October 22, 2009

Enabling Cloud Confidence

A week ago I wrote about the Sidekick disaster and how events like that just keep doubts growing, pushing the wholesale adoption of the Cloud further away. This doubt has made it into the mainstream media, where it will taint the opinions of potential cloud users, both consumer and commercial. We at ZeroNines think we have the solution that will enable the cloud to perform as it needs to.

The core problem with outages is not the existence of hazards that can damage servers and knock elements of a network (cloud or otherwise) offline. Storms, fires, and equipment failure will always happen and there is no way to eliminate them.

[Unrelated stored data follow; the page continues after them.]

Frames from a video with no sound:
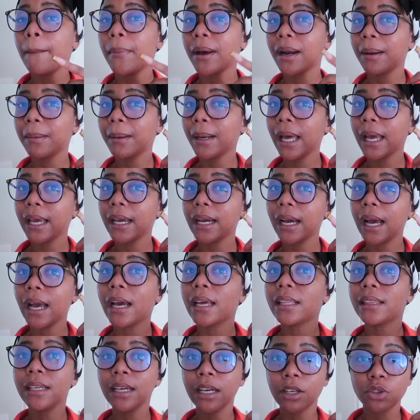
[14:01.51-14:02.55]
But I'm like,
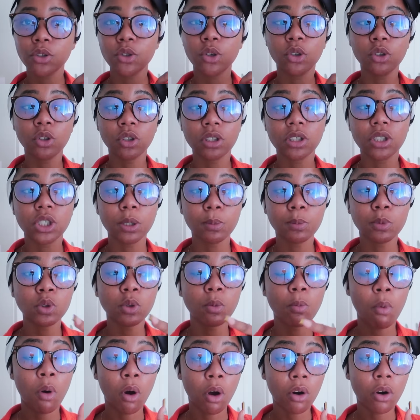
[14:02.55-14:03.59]
I think I should go to the gym
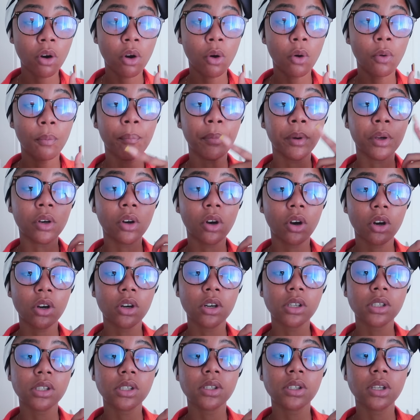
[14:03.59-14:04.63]
tomorrow
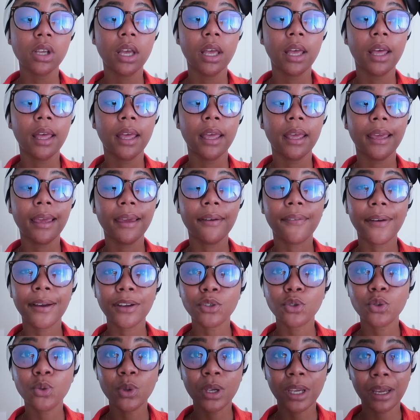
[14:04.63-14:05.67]
because if I
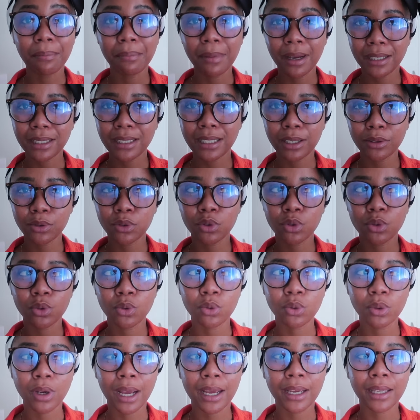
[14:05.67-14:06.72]
do get my
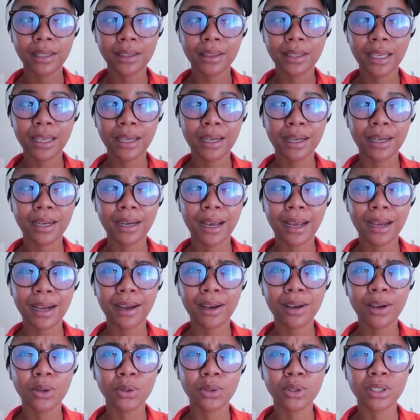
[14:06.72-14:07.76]
tattoo, I think I
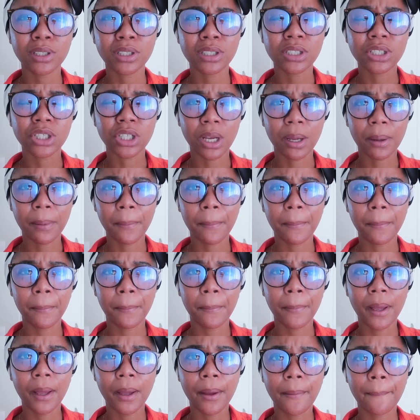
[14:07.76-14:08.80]
can't go to the
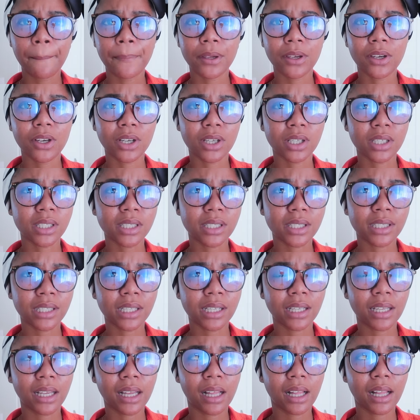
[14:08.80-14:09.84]
gym because
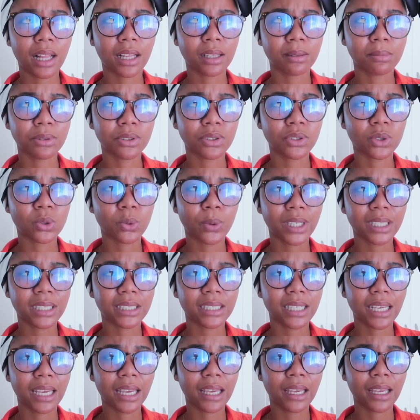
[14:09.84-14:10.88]
I'll be
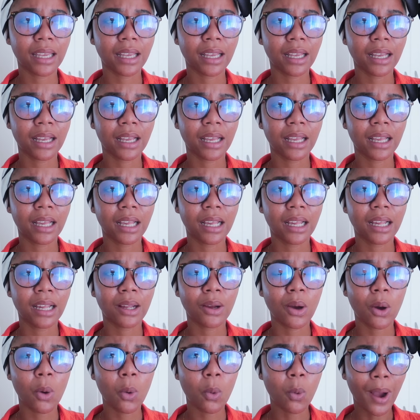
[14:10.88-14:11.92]
sweating.
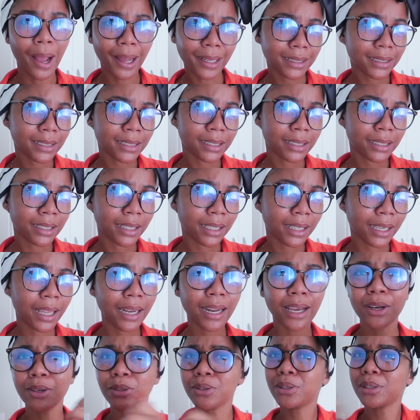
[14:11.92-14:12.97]
Oh, what?
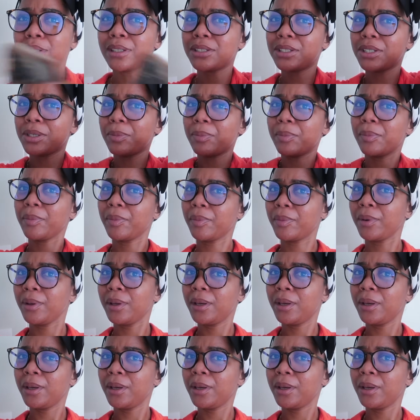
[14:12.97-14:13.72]
Can I go to the gym?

The real problem is the reliance of cloud providers on obsolete failover-based recovery paradigms that simply can’t maintain continuity when disaster does strike.

L.A. Times columnist David Sarno perfectly sums up the cloud’s tenuous situation in his October 18 article “Still hazy on cloud computers' security” [source]. “A series of incidents involving cloud computing over the last several months has poked holes in the hype bubble, raising questions about the cloud's dependability -- and whether it's ready for use by a broader group of workers and businesses.” He is right on target.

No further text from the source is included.